很快到晚上,现在是照例为了欢迎大家回家而举办的晚宴,晚宴进行到了尾声。
华盛顿冷冷看着青叶:“青叶,你又想来欺负我们家昆西了?”
“没有,没有的,我,我想要做什么来着?”青叶打了一个哈哈,转身就走。
“想来就来,想走就走?”华盛顿说,“关门放南达科胖。”
南达科他鼓起脸蛋:“你才是狗。”
长春一脚踩在板凳上面,双手攥紧,瞬间挥出。
“十五十五……二十。”
“十五十五……十五。”
“哈哈,加加贝,你输了,喝,给我喝,今天弄不死你不信了。”
密苏里捏着筷子,夹了一块叉烧,一脸震惊:“威斯康星,你在说什么?”
威斯康星说:“下午在咖啡厅,我听到……”
密苏里整个人呆住了:“开什么玩笑,谁传出来的?”
威斯康星回答:“前卫。”
一手刀一手叉吃牛排的前卫,不知道为什么,感觉如芒在背,环顾四周,却没有发现异常。
筷子拍在桌子上面,密苏里真的忍不住抱怨了。
“这种传言也信,她们有没有智商?”
“居然说我和他在企业舰娘分部偷情,就在路上亲吻拥抱,还在招待所的房间里面滚床单。甚至细节都有——提督搂着密苏里的肩膀,亲吻她的锁骨,舌头撬开她的牙齿……”
“我的敏感点是耳垂,我怎么不知道……”
“后来狮还跑到招待所抓奸了,我躲在床底下被揪了出来,然后两个厮打在一起,又是扇耳光又是扯头发……”

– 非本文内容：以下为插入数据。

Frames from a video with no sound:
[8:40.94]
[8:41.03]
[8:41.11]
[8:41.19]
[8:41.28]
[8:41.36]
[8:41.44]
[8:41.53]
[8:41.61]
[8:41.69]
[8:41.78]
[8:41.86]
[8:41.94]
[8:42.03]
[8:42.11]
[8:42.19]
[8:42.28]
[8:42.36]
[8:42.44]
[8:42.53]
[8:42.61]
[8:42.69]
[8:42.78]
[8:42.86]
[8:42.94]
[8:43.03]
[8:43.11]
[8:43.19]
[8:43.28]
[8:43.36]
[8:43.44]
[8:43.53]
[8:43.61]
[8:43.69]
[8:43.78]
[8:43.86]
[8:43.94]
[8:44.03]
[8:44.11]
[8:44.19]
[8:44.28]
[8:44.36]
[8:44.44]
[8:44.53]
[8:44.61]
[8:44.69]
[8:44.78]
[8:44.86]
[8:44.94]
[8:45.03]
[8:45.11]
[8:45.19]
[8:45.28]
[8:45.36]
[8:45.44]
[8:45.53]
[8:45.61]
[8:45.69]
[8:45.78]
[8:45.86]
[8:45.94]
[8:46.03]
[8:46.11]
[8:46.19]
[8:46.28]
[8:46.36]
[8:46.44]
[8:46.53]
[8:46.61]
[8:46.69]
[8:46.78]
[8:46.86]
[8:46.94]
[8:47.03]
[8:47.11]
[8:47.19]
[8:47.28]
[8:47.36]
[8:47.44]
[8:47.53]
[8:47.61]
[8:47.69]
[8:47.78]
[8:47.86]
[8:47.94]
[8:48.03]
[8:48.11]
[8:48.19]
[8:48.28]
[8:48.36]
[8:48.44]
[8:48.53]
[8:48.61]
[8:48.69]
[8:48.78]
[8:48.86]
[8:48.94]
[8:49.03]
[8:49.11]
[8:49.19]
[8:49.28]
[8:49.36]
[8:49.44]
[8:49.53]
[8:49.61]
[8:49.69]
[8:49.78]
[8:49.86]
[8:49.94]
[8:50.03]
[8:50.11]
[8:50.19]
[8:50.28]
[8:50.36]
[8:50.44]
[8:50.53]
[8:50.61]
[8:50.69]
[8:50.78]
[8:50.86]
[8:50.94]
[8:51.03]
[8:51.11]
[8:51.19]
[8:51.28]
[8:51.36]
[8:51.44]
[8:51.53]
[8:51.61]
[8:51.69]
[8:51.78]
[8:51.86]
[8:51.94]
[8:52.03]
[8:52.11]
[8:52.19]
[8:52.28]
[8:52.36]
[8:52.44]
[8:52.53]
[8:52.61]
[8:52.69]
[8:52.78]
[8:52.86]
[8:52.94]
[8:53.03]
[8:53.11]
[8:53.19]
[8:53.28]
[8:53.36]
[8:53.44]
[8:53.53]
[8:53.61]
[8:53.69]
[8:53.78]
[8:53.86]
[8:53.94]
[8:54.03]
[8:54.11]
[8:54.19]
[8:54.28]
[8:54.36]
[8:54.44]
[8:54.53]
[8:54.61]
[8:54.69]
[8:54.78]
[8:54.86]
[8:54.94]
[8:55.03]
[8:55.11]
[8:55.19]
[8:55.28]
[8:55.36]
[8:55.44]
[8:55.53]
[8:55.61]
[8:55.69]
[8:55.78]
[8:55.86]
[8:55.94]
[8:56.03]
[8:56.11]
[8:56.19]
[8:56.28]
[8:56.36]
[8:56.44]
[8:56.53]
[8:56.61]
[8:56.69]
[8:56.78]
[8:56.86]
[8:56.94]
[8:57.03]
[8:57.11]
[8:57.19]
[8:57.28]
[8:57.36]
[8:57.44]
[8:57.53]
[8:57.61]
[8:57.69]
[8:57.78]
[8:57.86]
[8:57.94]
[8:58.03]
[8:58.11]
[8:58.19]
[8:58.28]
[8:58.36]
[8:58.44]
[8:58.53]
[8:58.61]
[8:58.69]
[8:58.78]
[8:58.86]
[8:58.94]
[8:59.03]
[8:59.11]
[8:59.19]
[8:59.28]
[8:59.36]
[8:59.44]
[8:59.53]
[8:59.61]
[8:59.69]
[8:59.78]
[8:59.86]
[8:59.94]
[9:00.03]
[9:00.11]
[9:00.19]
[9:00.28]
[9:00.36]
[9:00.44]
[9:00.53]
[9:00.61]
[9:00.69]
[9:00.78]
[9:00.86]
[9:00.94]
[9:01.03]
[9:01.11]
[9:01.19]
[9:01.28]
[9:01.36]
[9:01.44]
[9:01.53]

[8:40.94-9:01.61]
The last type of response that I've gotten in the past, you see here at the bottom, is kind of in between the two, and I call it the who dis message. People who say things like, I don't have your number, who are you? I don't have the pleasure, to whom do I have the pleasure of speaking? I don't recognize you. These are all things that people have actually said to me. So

“编得也太过分了一点吧,我和他还不止一次,平时在镇守府就勾搭上了,躲在仓库里面,列克星敦在汇报工作,我藏在办公桌下面,连在水里面都来了……”
“我认识他,加入镇守府满打满算也就两年,怎么连孩子都有了,人类和舰娘的第一个孩子,名字叫做苏明理,取知书明理的意思,在川秀第一小学……”
密苏里深呼吸,感觉要缓缓才行了。
苏顾还不知情,他拿着鸡腿撕鸡肉中。
“提督不要东张西望。”赤城督促苏顾的动作快点,喂食一定要专心。